Title: Friends to Lovers OR Lovers to Friends
Author: Meng Rui Fan
URL: http://www.winglin.net/fanfic/strawberry14jam
Reviewed by: shattered teardrops
Disclaimer/Warning: First and foremost, the author has to be aware that I am a strict and a very specific reviewer. I will point out everything which I think can be improved/altered. I don’t know the author nor does he/she know me so I do not favor nor abhor her. So certainty can be guaranteed that this review is impartial and unbiased, and is solely based on the fanfic submitted to be reviewed.
Title: 4/10
~It’s not at all fresh. It did not spark any hint of interest in me the moment I read it. It’s a typical title and it already revealed a lot about the story such as the ‘friends-fall-in-love’ plot which I did not hesitate to predict and eventually proved that I was right as I read through your story. Also, it is too long, hence, boring and uninteresting. It’s not at all catchy. Simply put, it didn’t interest me at all. The points given were for the effort and the fact that it somehow has a connection to your story.
Poster and Background: n/a
~Maybe you could request for someone to do it?
Forewords: 4/10
~Direct to the point description of all the characters. Not that creative and inviting. I wish you added in a preview which would spark the interest and curiosity of your readers to take some time to read your story. And I don’t like how you named the school as C.U.T.E Institute. I won’t kill you for a lame school name but points will definitely be taken off. Can’t you think of something else to name a school with?
Cast Used: 2/5
~ I know S.H.E. & Fei Lun Hai (Fahrenheit). I am not really a fan of them or a hater but I do know them. I can perfectly imagine them acting out the scenes. I just don’t like how you always make them stick out their tongue on purpose to make them look cute. I think it’s a bit immature.
Originality & Creativity: 5/15
~ Cliché. Plain and simple cliché. Friends fall in love. Group of girls and group of guys hang around each other, have some problems here and there but in the end, fall in love with each other. It’s not exactly an original plot, you know. Even the school setting is cliché and Calvin’s problem with the arranged marriage is another certain cliché.
Another thing, I didn’t like how you placed “…They were in the second floor of their school`s 'whatever-building-that-is'…” Guess what, honey? You don’t have to think deeply to come up with something to name a building. How about Faculty Building? Administration Building? Honestly, don’t give me these nonsense. I don’t like reviewing works of authors who do their work without even planning out something. Besides, it’s just a name of a school building! Is it that hard to think of one? Puhleease.
Story and Plotting: 5/10
~ Apart from the fact that your story is cliché and you just started out writing your chapters, this is not exactly an original plot. This is pure honesty that coming at you straight from me. Your story bore me. I’ve read the same thing over and over again. Can’t you write a story with a different line of plot? The points were given for effort and for the fact that this is your first fic. I’m not that cruel, you know.

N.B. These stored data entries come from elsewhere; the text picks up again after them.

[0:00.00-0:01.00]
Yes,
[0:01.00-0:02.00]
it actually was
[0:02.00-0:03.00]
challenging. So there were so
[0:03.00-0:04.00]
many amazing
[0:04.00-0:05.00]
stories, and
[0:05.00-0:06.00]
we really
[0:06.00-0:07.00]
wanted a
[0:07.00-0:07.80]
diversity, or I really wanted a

Also, please don’t post up nonsense chapters which are made up of a bunch of paragraphs and scenes thrown together in a page and then was simply declared a chapter. Write something sensible please. And plan out the events on your fic first before writing in order not to create something obviously unthought-of.
Spelling/Grammar/Vocabulary: 7/10
~ You have a passable command of the English language with a few slips here and there which aren’t really obvious. I wish you’d use more descriptive sentences with each paragraph and not simply one-liners which make your chapters look boring. Honestly, I am not a fan of one-liners.
Flow of Story: 3/10
~ Judging from the four chapters you’ve already posted. The story flow is predictable. It’s not at all interesting. The three points were for effort.
Writing Style: 1/5
~ I am not a fan of one-liners. In fact, I hate them. They make the chapter look empty and the description for some scenes were lacking. I don’t even like how you included Ella tapping the table just to get Chun’s attention and ended up getting the whole class’ attention. It was simply nonsense. Can’t you think of anything more decent to write? Puhleease.
Overall Enjoyment: 3/10
~ To put it bluntly, I did not enjoy. It was so predictable and the whole thing was so unthought-of that I had to read your story thoroughly for the sake of reviewing.
Bonus marks: 3/5
~ You reply to your readers. Points for that.

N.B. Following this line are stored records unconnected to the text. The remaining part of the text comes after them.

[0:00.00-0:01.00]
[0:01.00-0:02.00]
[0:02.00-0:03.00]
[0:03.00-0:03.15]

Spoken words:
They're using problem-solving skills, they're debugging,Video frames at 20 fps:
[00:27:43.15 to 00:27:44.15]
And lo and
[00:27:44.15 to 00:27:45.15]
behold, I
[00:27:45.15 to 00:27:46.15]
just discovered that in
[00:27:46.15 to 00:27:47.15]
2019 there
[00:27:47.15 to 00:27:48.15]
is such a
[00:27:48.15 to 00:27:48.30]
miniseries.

Total Points: 37/90 or 47/100
Personal Remark:
~ I don’t mean to degrade you in any way. I know that this is your first fic here in Winglin and I’m sorry if I disappointed you with such a low score. One thing I can assure you of is that I don’t sugarcoat. Please think of better twists to put in your story. And if you’re disappointed with your score in my review, you can always review from other sites to console yourself. I’m sure they’ll give you a better score.